Data extracts:
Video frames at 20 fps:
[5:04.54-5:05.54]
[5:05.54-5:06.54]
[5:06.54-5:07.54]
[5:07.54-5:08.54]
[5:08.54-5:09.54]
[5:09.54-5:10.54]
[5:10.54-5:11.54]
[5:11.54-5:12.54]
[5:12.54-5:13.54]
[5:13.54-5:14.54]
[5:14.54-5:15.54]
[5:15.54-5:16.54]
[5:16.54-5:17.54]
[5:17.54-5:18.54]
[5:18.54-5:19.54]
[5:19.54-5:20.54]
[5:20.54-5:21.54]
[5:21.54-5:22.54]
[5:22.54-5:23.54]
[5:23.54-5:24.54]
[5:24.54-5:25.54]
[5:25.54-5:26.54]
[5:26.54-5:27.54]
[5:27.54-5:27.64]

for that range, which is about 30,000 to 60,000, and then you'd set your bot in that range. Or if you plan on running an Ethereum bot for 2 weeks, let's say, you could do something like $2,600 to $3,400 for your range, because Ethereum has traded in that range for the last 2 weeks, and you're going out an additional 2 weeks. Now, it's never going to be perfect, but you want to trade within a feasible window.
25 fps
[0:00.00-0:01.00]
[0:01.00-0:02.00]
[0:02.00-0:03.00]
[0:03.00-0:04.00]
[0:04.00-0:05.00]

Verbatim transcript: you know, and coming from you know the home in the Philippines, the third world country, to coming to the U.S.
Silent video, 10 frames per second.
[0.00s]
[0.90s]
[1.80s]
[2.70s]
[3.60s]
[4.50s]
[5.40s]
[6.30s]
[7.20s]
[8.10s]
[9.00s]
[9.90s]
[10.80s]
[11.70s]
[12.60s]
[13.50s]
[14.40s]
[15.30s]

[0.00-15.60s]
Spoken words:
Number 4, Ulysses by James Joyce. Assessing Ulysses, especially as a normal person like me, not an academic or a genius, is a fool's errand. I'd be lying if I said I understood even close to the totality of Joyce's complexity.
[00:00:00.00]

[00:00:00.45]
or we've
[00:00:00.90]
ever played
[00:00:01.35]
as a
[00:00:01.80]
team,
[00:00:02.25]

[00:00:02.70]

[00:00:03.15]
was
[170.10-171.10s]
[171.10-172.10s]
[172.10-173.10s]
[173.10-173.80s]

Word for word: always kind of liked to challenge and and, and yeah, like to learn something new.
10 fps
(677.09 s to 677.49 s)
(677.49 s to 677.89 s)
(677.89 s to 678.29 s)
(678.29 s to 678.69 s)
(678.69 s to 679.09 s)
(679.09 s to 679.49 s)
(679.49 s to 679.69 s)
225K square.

Your task:
Set down, word for word, only the lines running from the line with "Silent video, 10 frames per second." to the last line of the listing above. Both of those lines belong in your answer.

Solution for this problem:
Silent video, 10 frames per second.
[0.00s]
[0.90s]
[1.80s]
[2.70s]
[3.60s]
[4.50s]
[5.40s]
[6.30s]
[7.20s]
[8.10s]
[9.00s]
[9.90s]
[10.80s]
[11.70s]
[12.60s]
[13.50s]
[14.40s]
[15.30s]

[0.00-15.60s]
Spoken words:
Number 4, Ulysses by James Joyce. Assessing Ulysses, especially as a normal person like me, not an academic or a genius, is a fool's errand. I'd be lying if I said I understood even close to the totality of Joyce's complexity.
[00:00:00.00]

[00:00:00.45]
or we've
[00:00:00.90]
ever played
[00:00:01.35]
as a
[00:00:01.80]
team,
[00:00:02.25]

[00:00:02.70]

[00:00:03.15]
was
[170.10-171.10s]
[171.10-172.10s]
[172.10-173.10s]
[173.10-173.80s]

Word for word: always kind of liked to challenge and and, and yeah, like to learn something new.
10 fps
(677.09 s to 677.49 s)
(677.49 s to 677.89 s)
(677.89 s to 678.29 s)
(678.29 s to 678.69 s)
(678.69 s to 679.09 s)
(679.09 s to 679.49 s)
(679.49 s to 679.69 s)
225K square.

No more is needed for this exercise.